# Work task:
Would you transcribe the records below from the line with "[0:01.00-0:02.00]" to the line with "[0:10.00-0:11.00]", ends included, exactly and with nothing more, leaving the pictures out?

The input below:

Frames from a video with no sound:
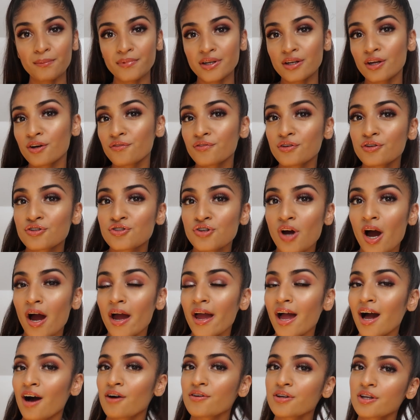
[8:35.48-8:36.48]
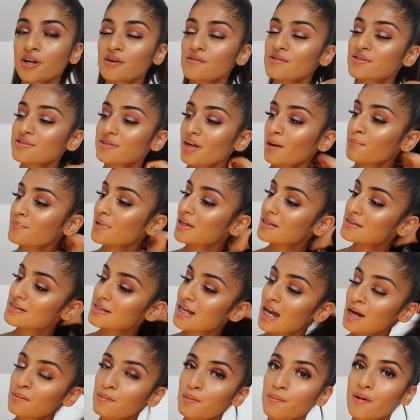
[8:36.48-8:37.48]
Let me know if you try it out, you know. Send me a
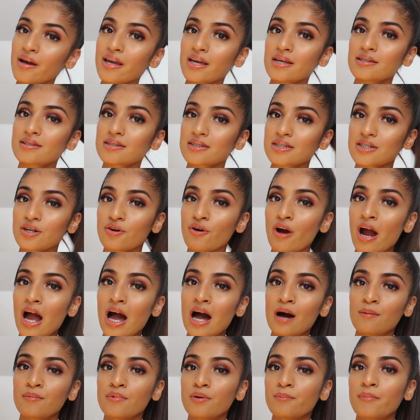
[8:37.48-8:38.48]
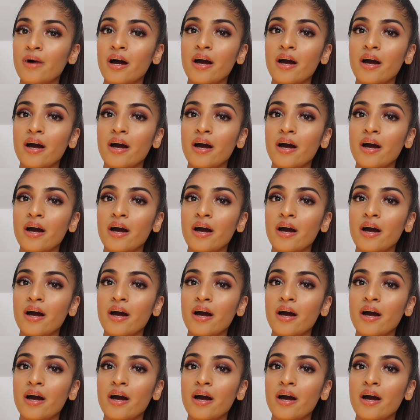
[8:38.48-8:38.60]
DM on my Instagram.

End of The input.
The input below:

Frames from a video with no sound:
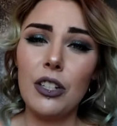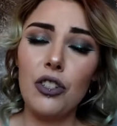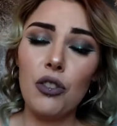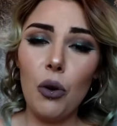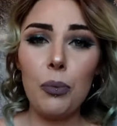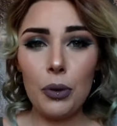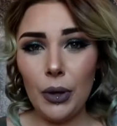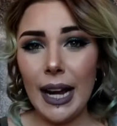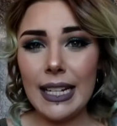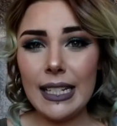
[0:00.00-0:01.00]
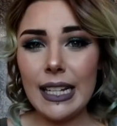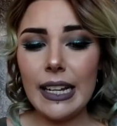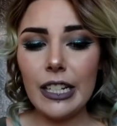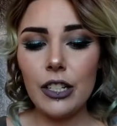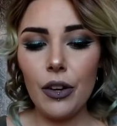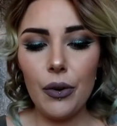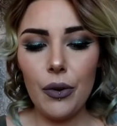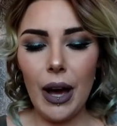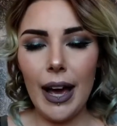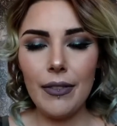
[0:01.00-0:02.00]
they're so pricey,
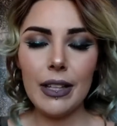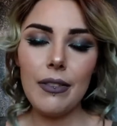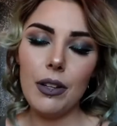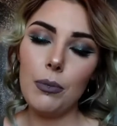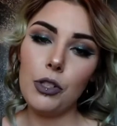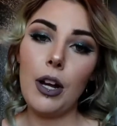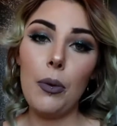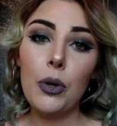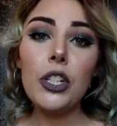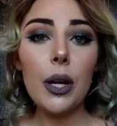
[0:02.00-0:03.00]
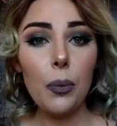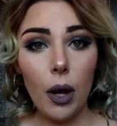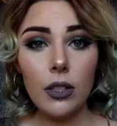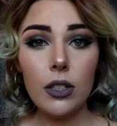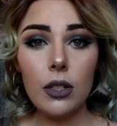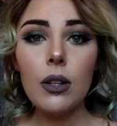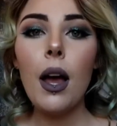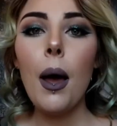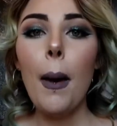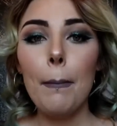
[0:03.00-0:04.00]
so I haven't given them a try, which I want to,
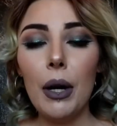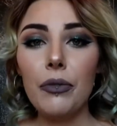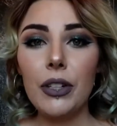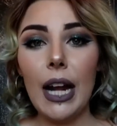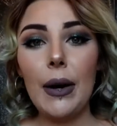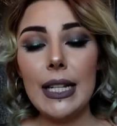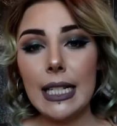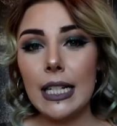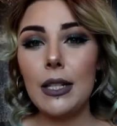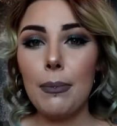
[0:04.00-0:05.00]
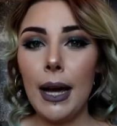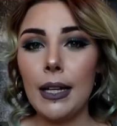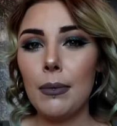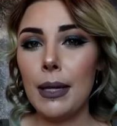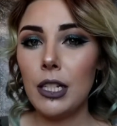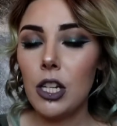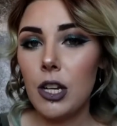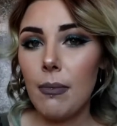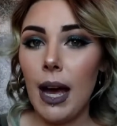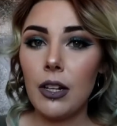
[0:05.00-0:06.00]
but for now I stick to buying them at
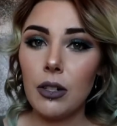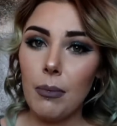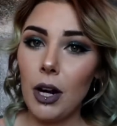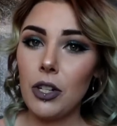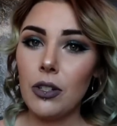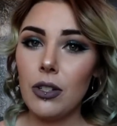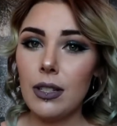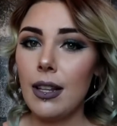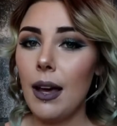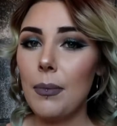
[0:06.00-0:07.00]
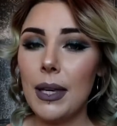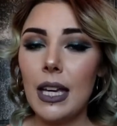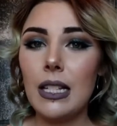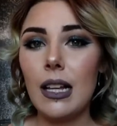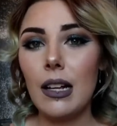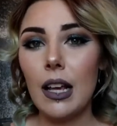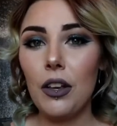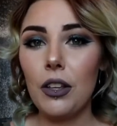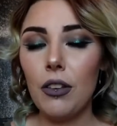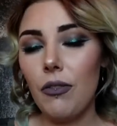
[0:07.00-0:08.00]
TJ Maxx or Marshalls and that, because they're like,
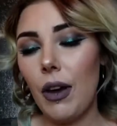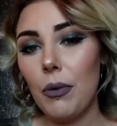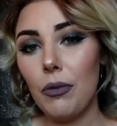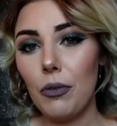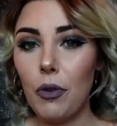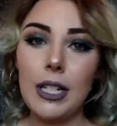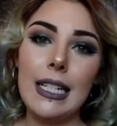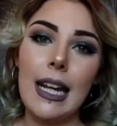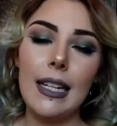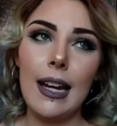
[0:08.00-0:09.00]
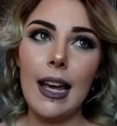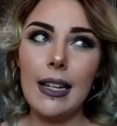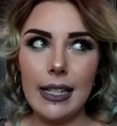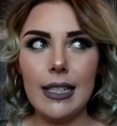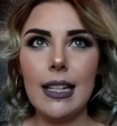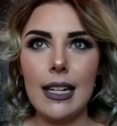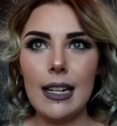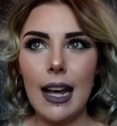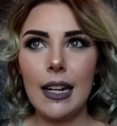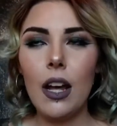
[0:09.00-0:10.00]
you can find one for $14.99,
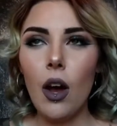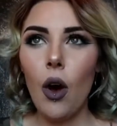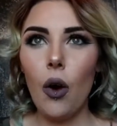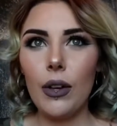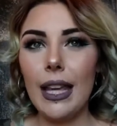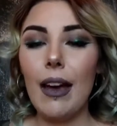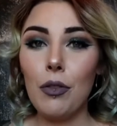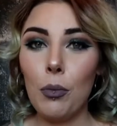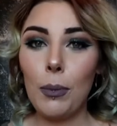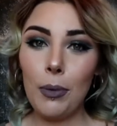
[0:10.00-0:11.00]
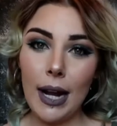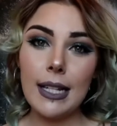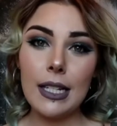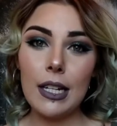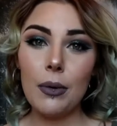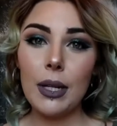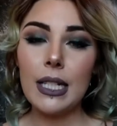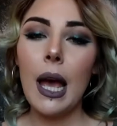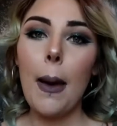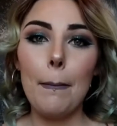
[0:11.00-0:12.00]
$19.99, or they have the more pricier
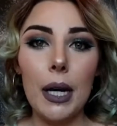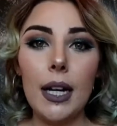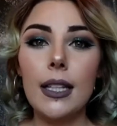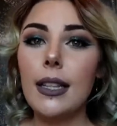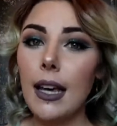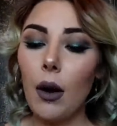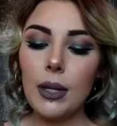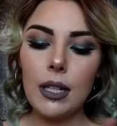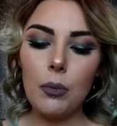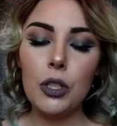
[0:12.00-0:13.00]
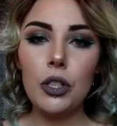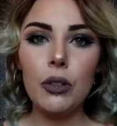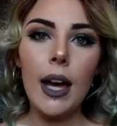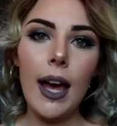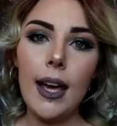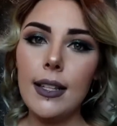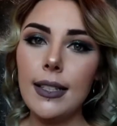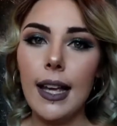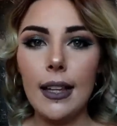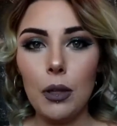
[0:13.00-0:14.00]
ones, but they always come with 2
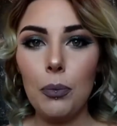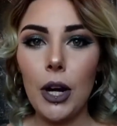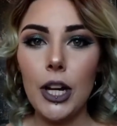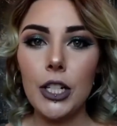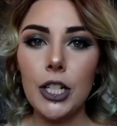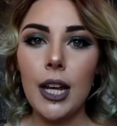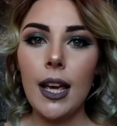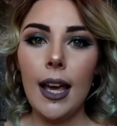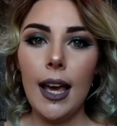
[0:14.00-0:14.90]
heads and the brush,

End of The input.

# Output of the exercise:
[0:01.00-0:02.00]
they're so pricey,
[0:02.00-0:03.00]
[0:03.00-0:04.00]
so I haven't given them a try, which I want to,
[0:04.00-0:05.00]
[0:05.00-0:06.00]
but for now I stick to buying them at
[0:06.00-0:07.00]
[0:07.00-0:08.00]
TJ Maxx or Marshalls and that, because they're like,
[0:08.00-0:09.00]
[0:09.00-0:10.00]
you can find one for $14.99,
[0:10.00-0:11.00]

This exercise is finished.